*What this task involves*
Every line in the data below has to be repeated exactly; no picture belongs in the result.

══ Available data

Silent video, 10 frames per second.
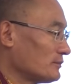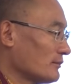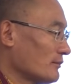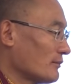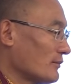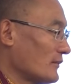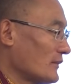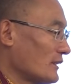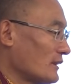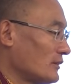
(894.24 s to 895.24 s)

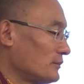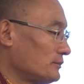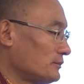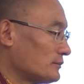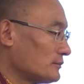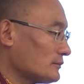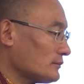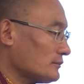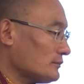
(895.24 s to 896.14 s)
(no one is talking)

════

*Response area*
Silent video, 10 frames per second.
(894.24 s to 895.24 s)

(895.24 s to 896.14 s)
(no one is talking)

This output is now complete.